__Records for this task__

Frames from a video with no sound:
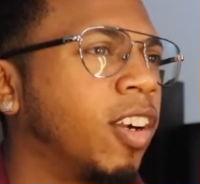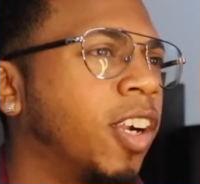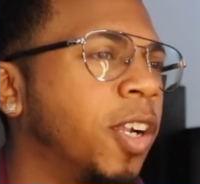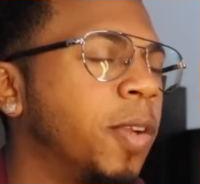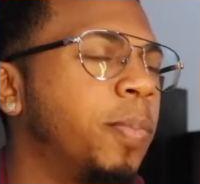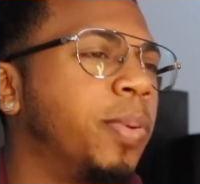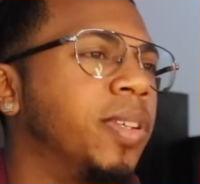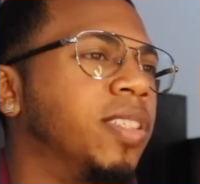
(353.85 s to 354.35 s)

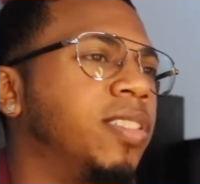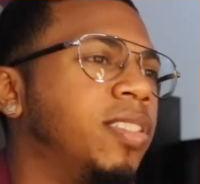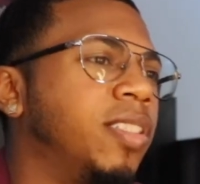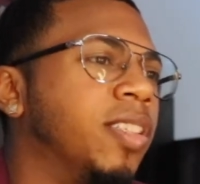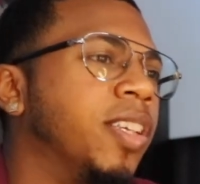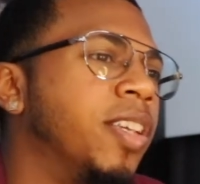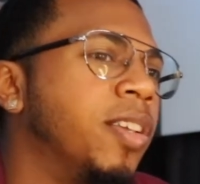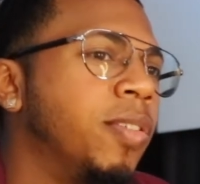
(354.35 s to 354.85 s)
R.I.P.
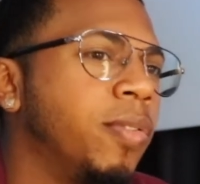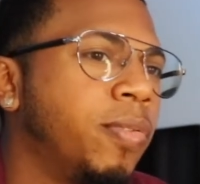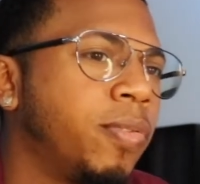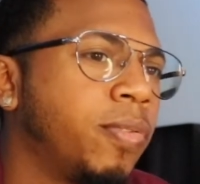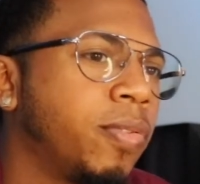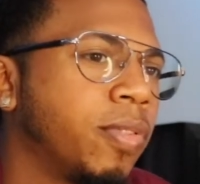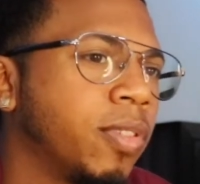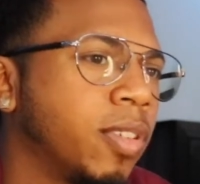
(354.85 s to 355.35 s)

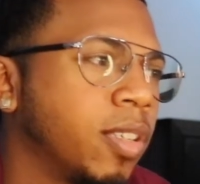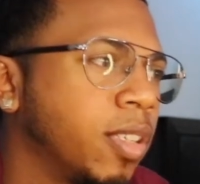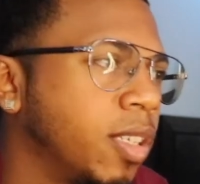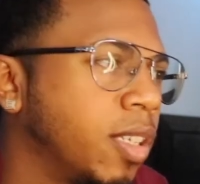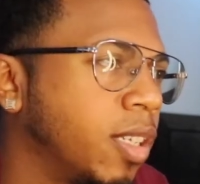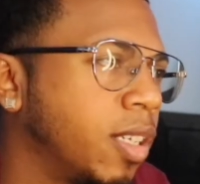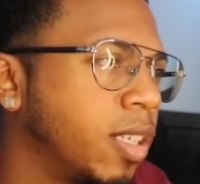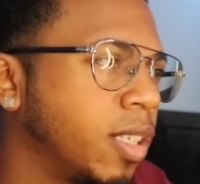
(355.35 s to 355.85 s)
Steve.
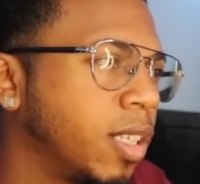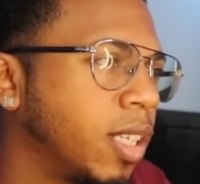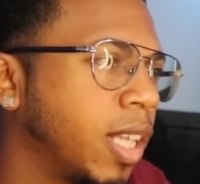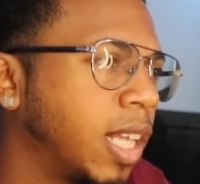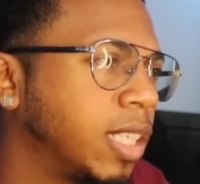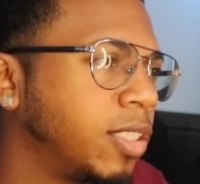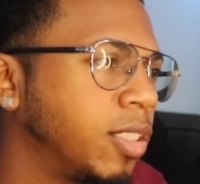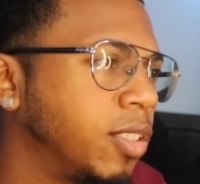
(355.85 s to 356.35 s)

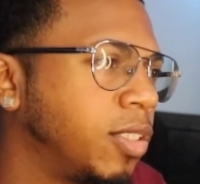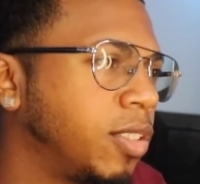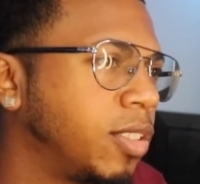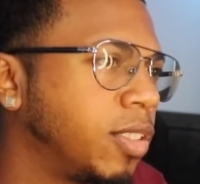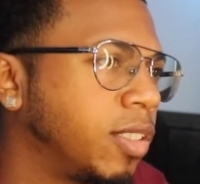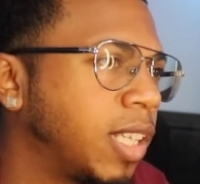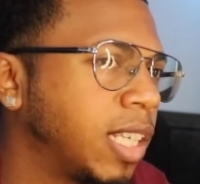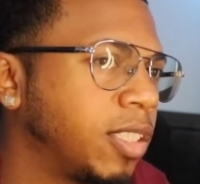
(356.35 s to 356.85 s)
That's
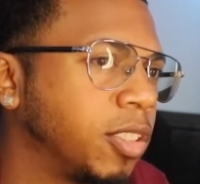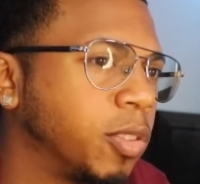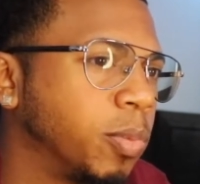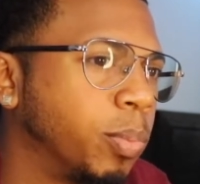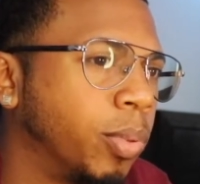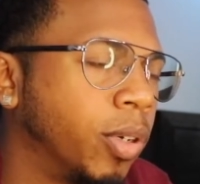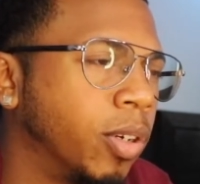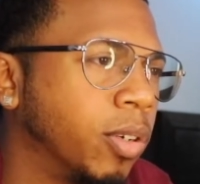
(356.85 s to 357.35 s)
his. That's his
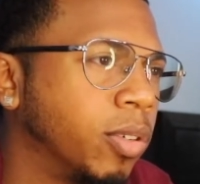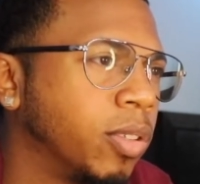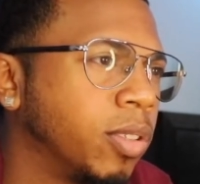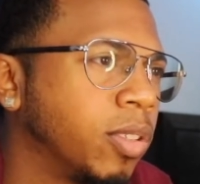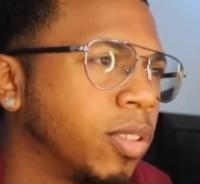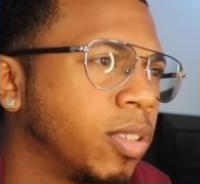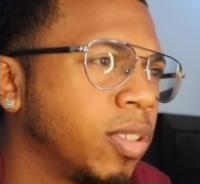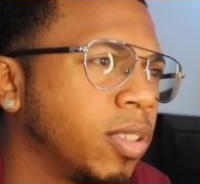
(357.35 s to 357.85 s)
bro. you
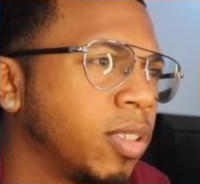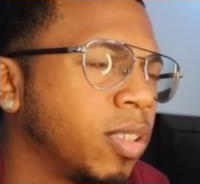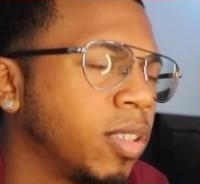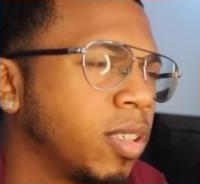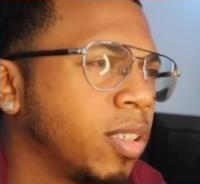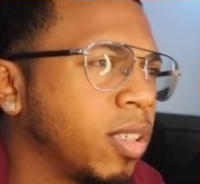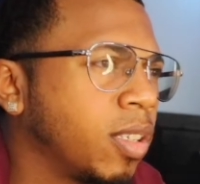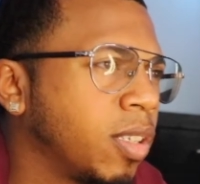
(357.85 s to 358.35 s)

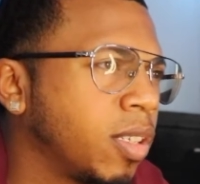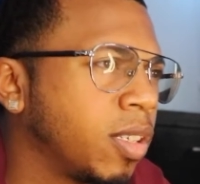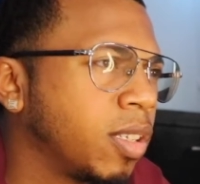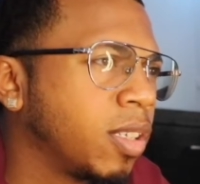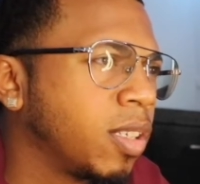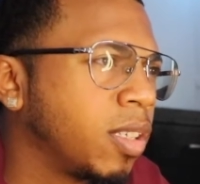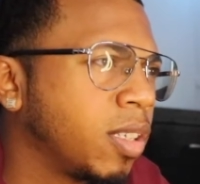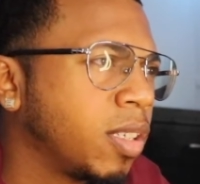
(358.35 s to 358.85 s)

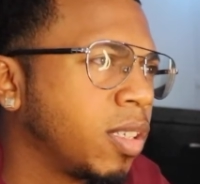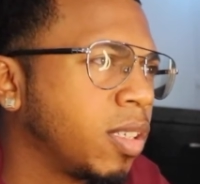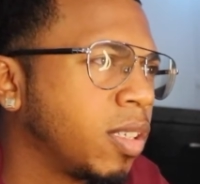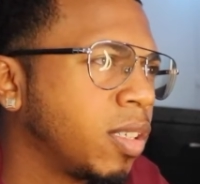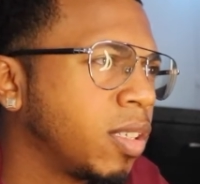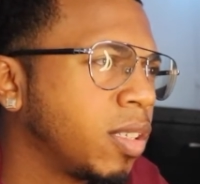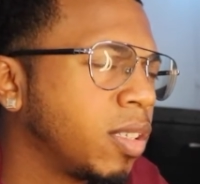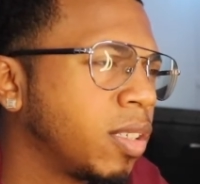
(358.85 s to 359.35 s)

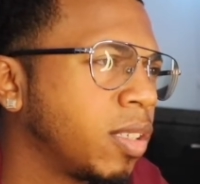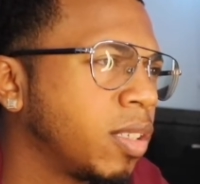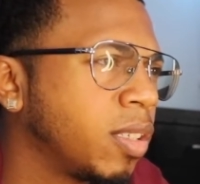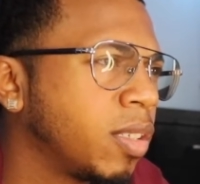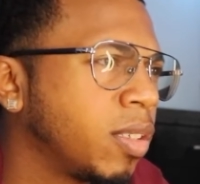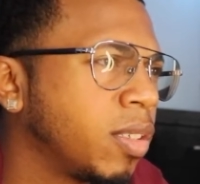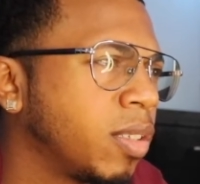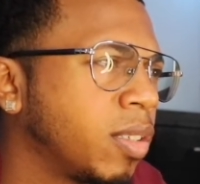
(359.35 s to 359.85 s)
getting,
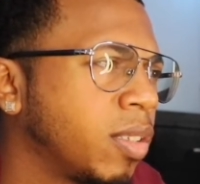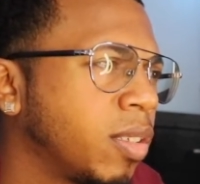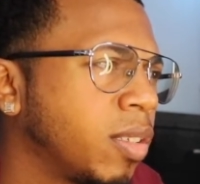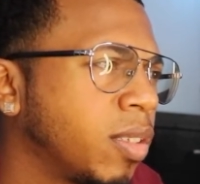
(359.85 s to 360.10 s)
Steve?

__Problem to solve__
With pictures left out, extract the lines from the one containing "(353.85 s to 354.35 s)" to the end of the material above, both included, exactly as written.

__Task solution__
(353.85 s to 354.35 s)

(354.35 s to 354.85 s)
R.I.P.
(354.85 s to 355.35 s)

(355.35 s to 355.85 s)
Steve.
(355.85 s to 356.35 s)

(356.35 s to 356.85 s)
That's
(356.85 s to 357.35 s)
his. That's his
(357.35 s to 357.85 s)
bro. you
(357.85 s to 358.35 s)

(358.35 s to 358.85 s)

(358.85 s to 359.35 s)

(359.35 s to 359.85 s)
getting,
(359.85 s to 360.10 s)
Steve?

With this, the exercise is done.